• _Supplied records_:
____________
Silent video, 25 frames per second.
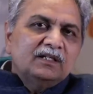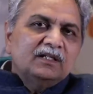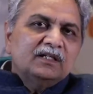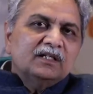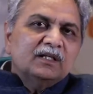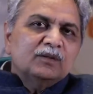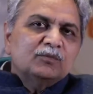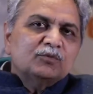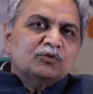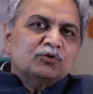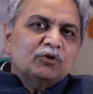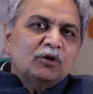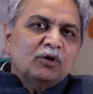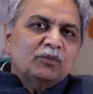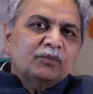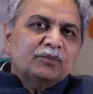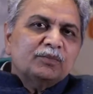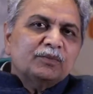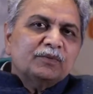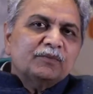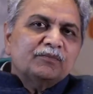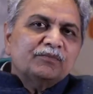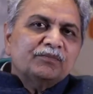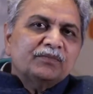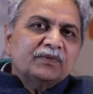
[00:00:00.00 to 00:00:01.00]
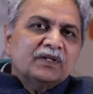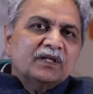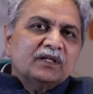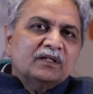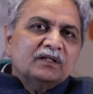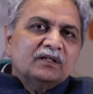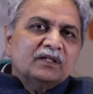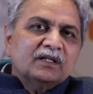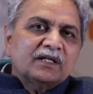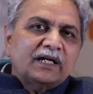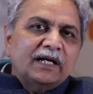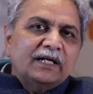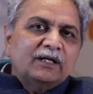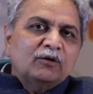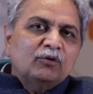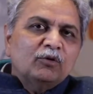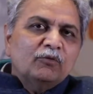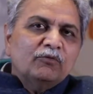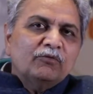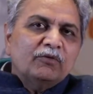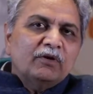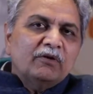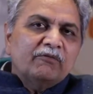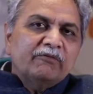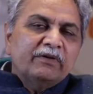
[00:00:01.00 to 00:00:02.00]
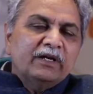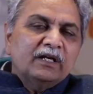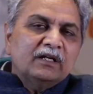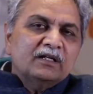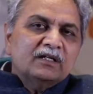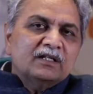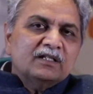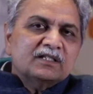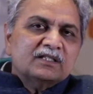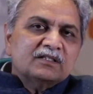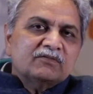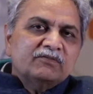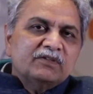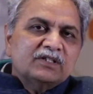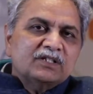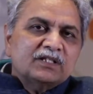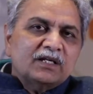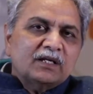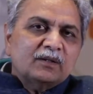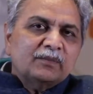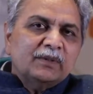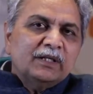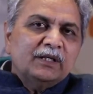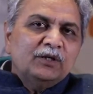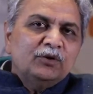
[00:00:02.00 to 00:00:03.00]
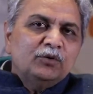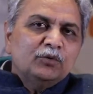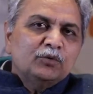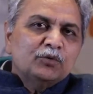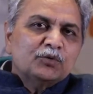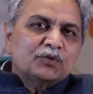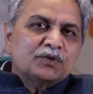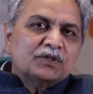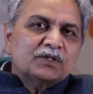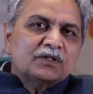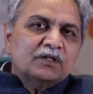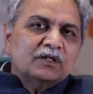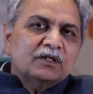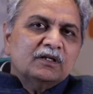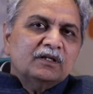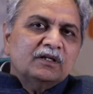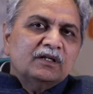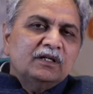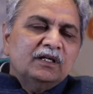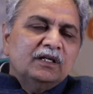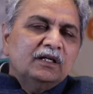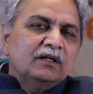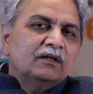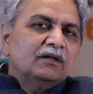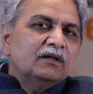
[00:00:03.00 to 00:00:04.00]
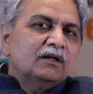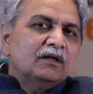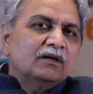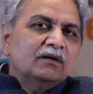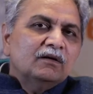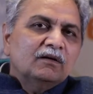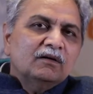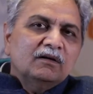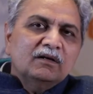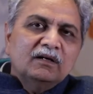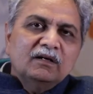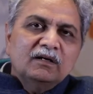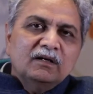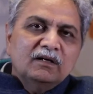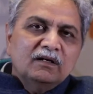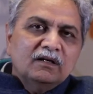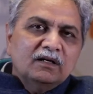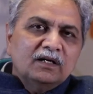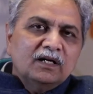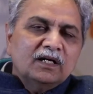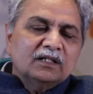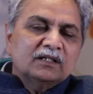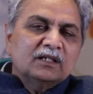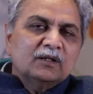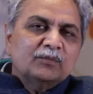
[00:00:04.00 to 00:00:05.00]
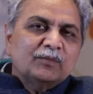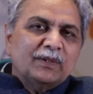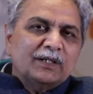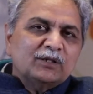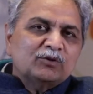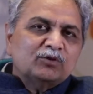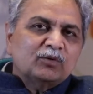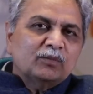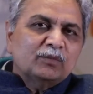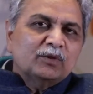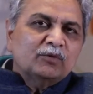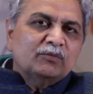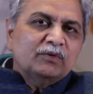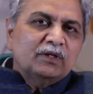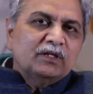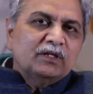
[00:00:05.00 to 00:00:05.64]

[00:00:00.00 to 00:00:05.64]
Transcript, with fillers: in terms of the kind of vehicles which are being used in uh, other parts of the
____________
• _Exercise_: Quote exactly and only the lines from the one holding "[00:00:05.00 to 00:00:05.64]" through the end of the data.

• _Solved problem_:
[00:00:05.00 to 00:00:05.64]

[00:00:00.00 to 00:00:05.64]
Transcript, with fillers: in terms of the kind of vehicles which are being used in uh, other parts of the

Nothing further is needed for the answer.